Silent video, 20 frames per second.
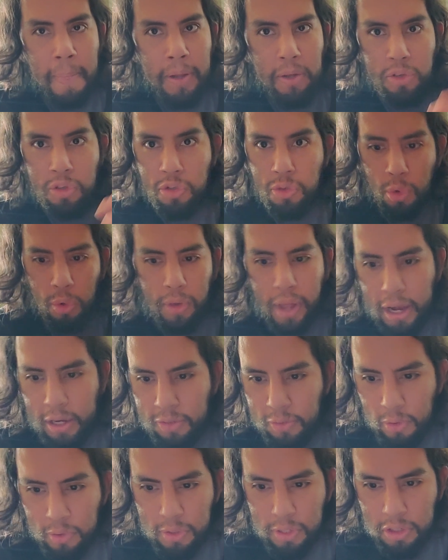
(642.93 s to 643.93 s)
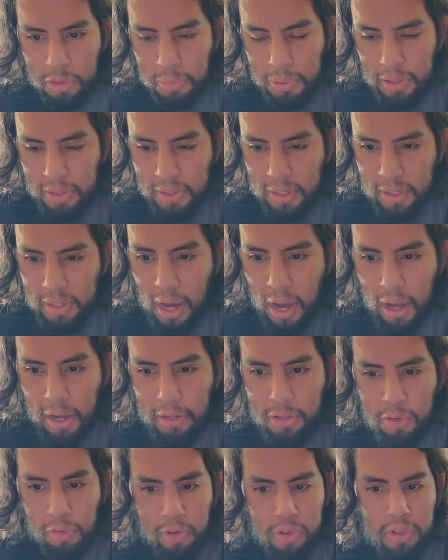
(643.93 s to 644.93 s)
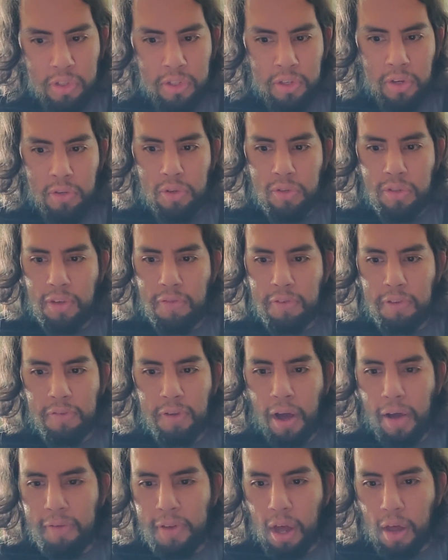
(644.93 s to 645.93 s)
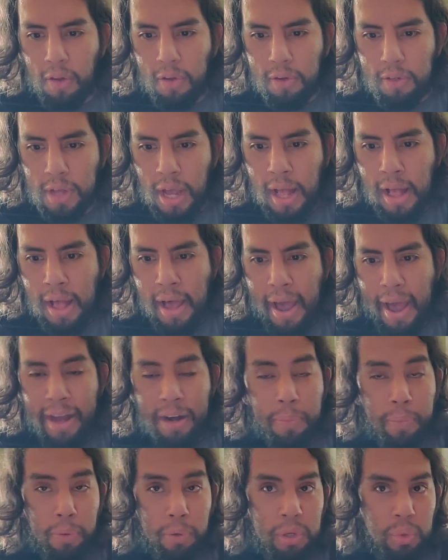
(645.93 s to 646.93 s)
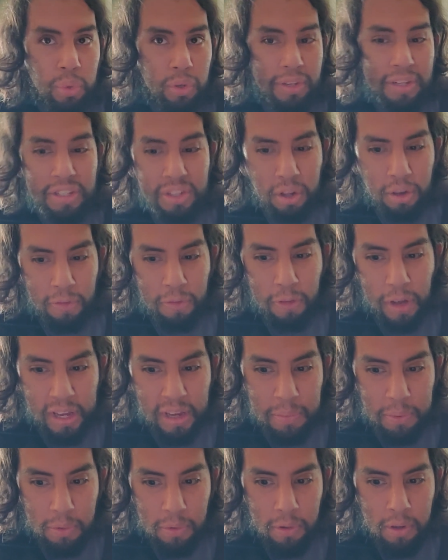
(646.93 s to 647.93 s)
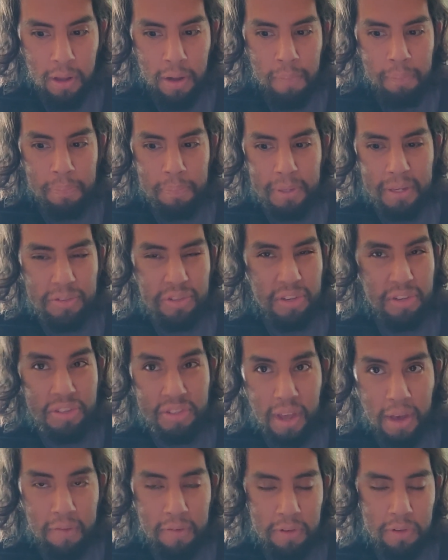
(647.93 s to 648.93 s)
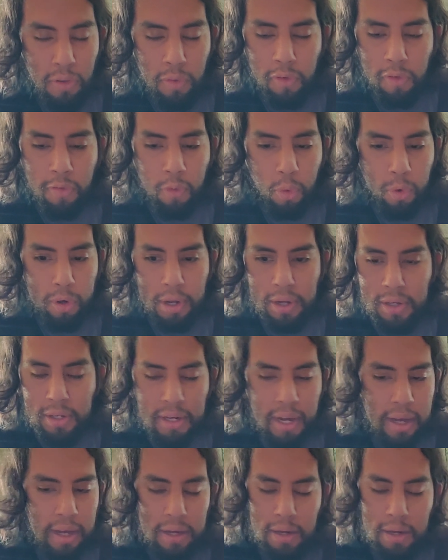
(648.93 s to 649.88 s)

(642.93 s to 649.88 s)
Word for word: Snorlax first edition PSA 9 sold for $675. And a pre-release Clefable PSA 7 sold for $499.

**Brief:**
Repeat the listing word for word, but without its pictures.

**Answer below:**
Silent video, 20 frames per second.
(642.93 s to 643.93 s)
(643.93 s to 644.93 s)
(644.93 s to 645.93 s)
(645.93 s to 646.93 s)
(646.93 s to 647.93 s)
(647.93 s to 648.93 s)
(648.93 s to 649.88 s)

(642.93 s to 649.88 s)
Word for word: Snorlax first edition PSA 9 sold for $675. And a pre-release Clefable PSA 7 sold for $499.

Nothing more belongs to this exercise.